Estamos a viver uma crise de confiança nas instituições?
Absolutamente. Ninguém tem confiança nas instituições e isso paralisa a democracia. Não nos questionamos sobre questões básicas da democracia. Esse é o problema. Juntem-se e avancem com um movimento popular. Pode parecer despropositada, mas esta ideia de escrutínio público já tem centenas e centenas de anos. Esperar que as culturas financeiras se reformem por si próprias é o mais difícil de concretizar.

Que lições da história nos ajudam a lidar com estas falhas?
Recuemos ao Charles Dickens e à Inglaterra do século XIX – o período que mais se aproxima do tempo que estamos a viver. Os problemas sucediam-se e ninguém acreditava em nada. Tudo se revelava ser uma fraude. Os bancos, as companhias públicas tornavam-se multinacionais e estavam presentes em todo o lado. A literatura, a imprensa económica, firmas de contabilidade independentes, a contabilidade estão representadas na pintura. Havia uma cultura de transparência que não era apenas uma expressão, mas uma prática enraizada no dia-a-dia. Hoje, quando abrimos um jornal ou procuramos alguma coisa no Youtube, o que é que encontramos sobre contabilidade? Parece paranóico e estúpido, mas é verdade. Balzac era fascinado por contabilidade…

Hoje, temos muito mais formas de escrutínio sobre os poderes públicos.
A questão é que hoje tudo se desenrola com mais rapidez e o acesso à informação é tão vasto. Não nos focamos em coisas que exigem tempo, como a contabilidade. Quando estamos a passar por uma crise, temos de reclamar transparência e responsabilidade. É, desde logo, preocupante o facto de este ser o primeiro livro sobre a história da contabilidade…

Na Europa, os países do Norte e os do Sul têm formas diferentes de encarar a contabilidade?
Cada país tem a sua tradição. O que há são diferentes tradições de responsabilidade, não de contabilidade.

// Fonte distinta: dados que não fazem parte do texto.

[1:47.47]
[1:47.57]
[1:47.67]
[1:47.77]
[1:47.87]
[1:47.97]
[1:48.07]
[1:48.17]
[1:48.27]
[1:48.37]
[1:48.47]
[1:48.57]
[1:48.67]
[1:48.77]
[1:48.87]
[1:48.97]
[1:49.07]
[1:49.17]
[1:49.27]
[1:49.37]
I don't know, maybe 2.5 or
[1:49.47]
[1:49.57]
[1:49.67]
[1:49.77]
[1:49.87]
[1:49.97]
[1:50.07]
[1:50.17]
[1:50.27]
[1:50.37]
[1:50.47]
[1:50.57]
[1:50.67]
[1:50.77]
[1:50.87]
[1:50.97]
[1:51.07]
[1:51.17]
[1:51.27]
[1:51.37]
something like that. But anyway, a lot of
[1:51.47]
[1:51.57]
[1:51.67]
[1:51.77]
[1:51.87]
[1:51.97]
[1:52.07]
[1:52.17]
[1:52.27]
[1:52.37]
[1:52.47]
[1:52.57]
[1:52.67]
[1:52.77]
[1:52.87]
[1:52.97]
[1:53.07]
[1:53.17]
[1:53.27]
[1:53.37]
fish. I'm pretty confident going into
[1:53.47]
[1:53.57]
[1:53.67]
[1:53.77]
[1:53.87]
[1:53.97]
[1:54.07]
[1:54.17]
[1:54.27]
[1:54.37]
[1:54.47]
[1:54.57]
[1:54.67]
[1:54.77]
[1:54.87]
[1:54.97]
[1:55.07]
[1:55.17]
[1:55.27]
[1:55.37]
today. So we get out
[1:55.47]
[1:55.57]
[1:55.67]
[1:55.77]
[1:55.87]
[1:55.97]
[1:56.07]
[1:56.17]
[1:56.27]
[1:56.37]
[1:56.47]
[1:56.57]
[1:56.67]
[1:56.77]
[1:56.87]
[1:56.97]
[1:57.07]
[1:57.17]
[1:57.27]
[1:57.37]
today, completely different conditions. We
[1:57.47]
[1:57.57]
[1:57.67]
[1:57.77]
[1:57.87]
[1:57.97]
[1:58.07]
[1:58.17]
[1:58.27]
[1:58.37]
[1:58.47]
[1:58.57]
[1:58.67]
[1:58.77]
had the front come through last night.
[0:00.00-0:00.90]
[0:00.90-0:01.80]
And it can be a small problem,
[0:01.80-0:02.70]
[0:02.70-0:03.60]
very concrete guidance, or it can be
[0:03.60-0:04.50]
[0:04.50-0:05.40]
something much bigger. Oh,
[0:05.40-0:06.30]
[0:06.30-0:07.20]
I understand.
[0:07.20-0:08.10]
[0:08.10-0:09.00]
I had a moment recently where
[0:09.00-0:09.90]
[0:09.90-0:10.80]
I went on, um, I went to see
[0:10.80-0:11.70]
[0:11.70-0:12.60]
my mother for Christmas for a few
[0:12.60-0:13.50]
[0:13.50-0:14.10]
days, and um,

O que é que isso significa?
Podemos perguntar-nos: os banqueiros são mais responsáveis na Alemanha ou aqui? É uma pergunta difícil. Há países mais responsáveis, o que significa melhor contabilidade. Na Holanda, as pessoas são muito rigorosas em relação à contabilidade. Portugal talvez tenha uma cultura de responsabilidade menor; a Grécia não tem uma verdadeira cultura de contabilidade – nenhum partido, da esquerda à direita, quer que se “abram os livros”.